** Task description **
Keep the images out while you retype all of the data exactly.

Stored data entries:
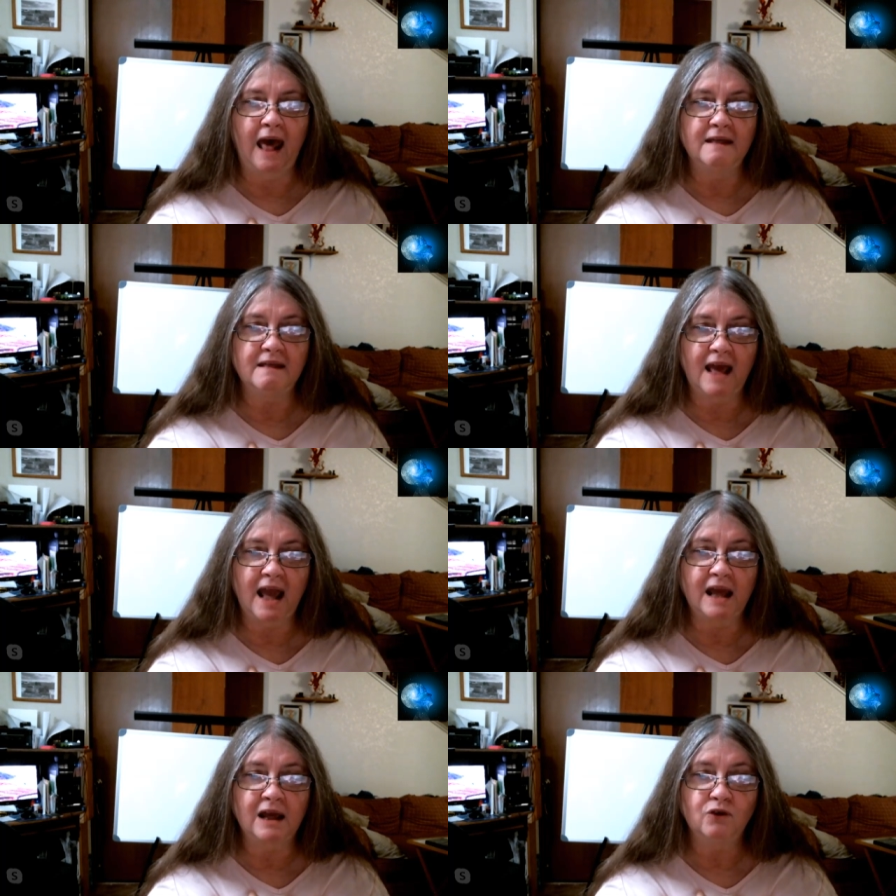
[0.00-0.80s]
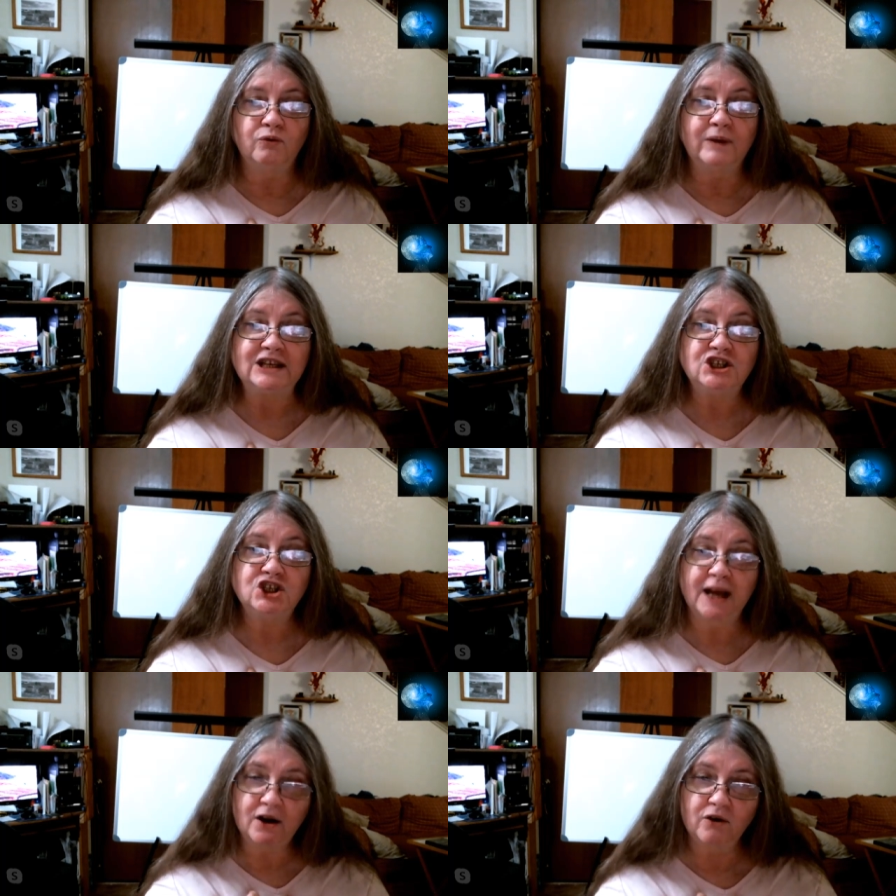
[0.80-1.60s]
and they
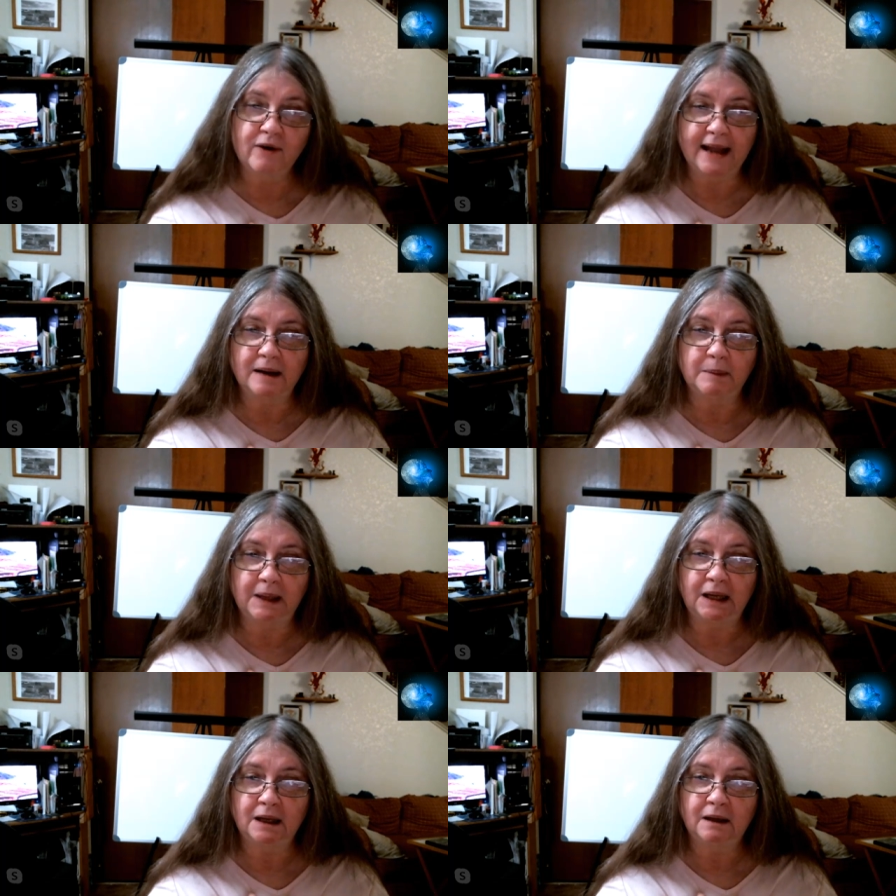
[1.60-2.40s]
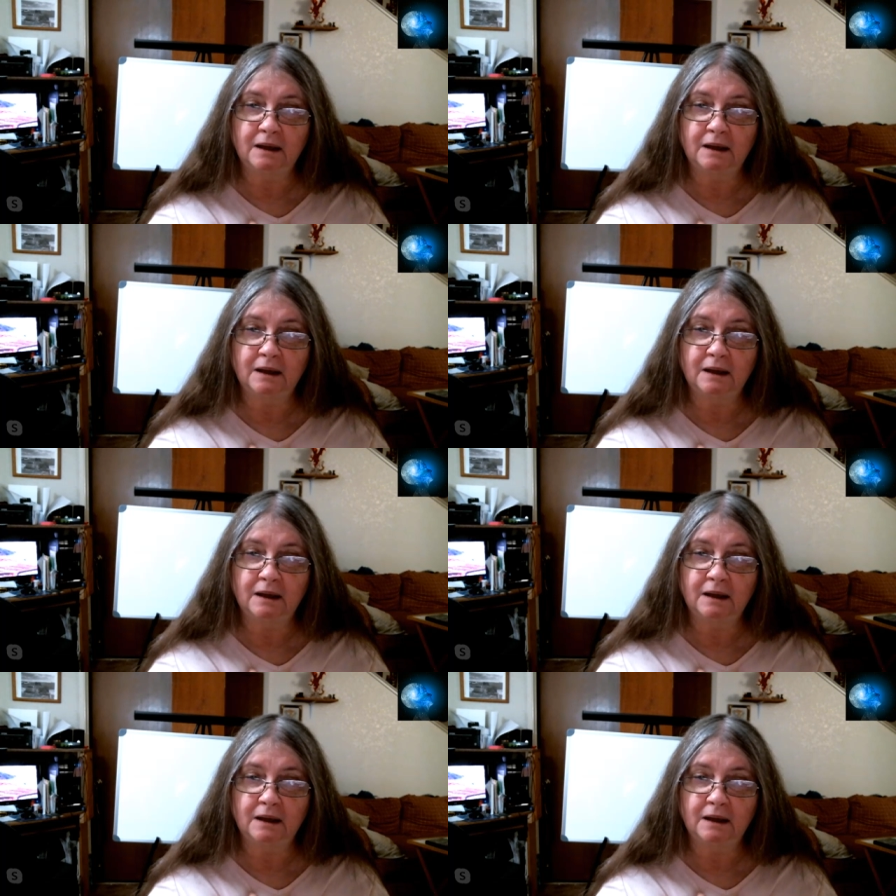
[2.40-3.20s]
regenerate me
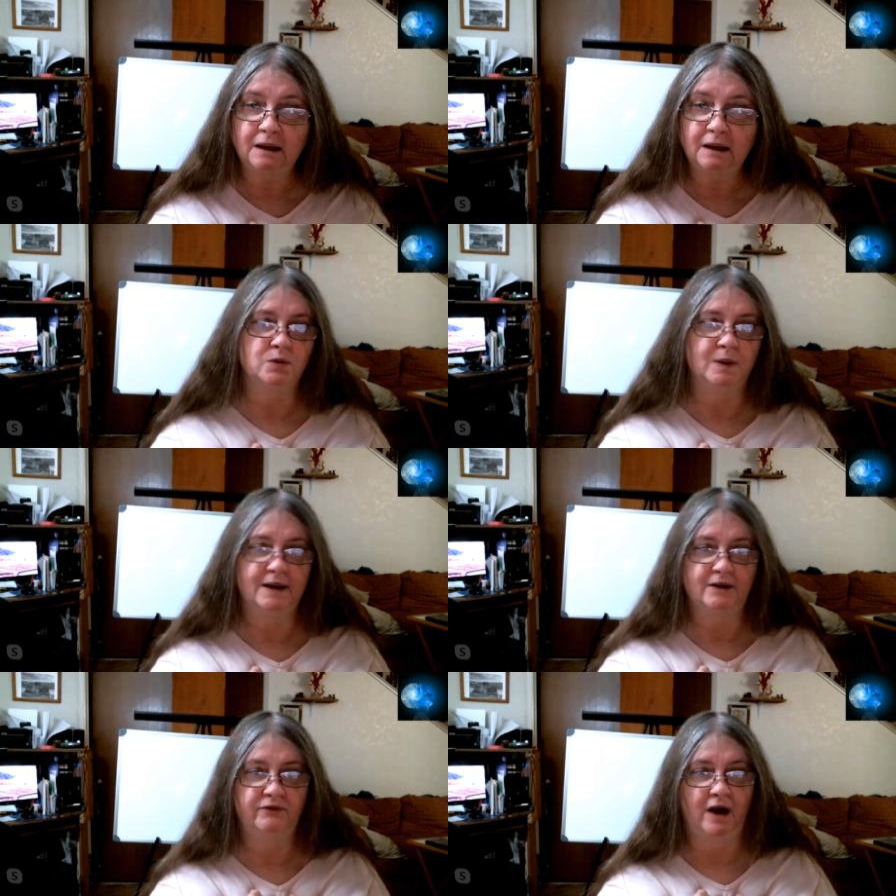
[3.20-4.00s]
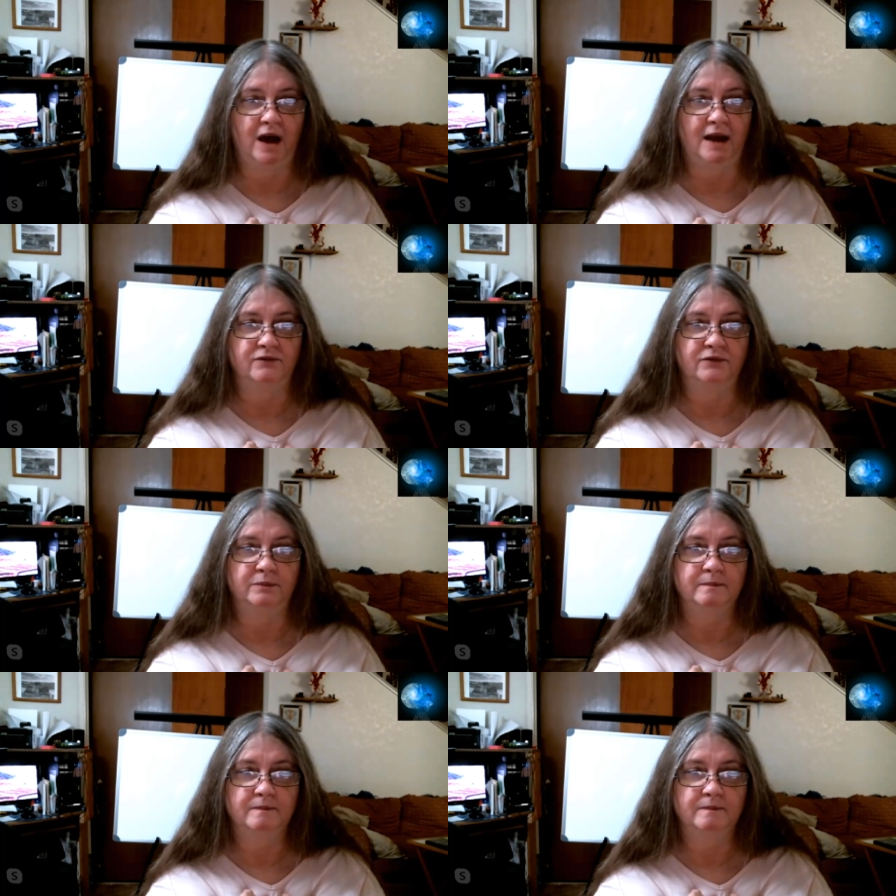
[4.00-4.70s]
back to age 25.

** The completed task **
[0.00-0.80s]
[0.80-1.60s]
and they
[1.60-2.40s]
[2.40-3.20s]
regenerate me
[3.20-4.00s]
[4.00-4.70s]
back to age 25.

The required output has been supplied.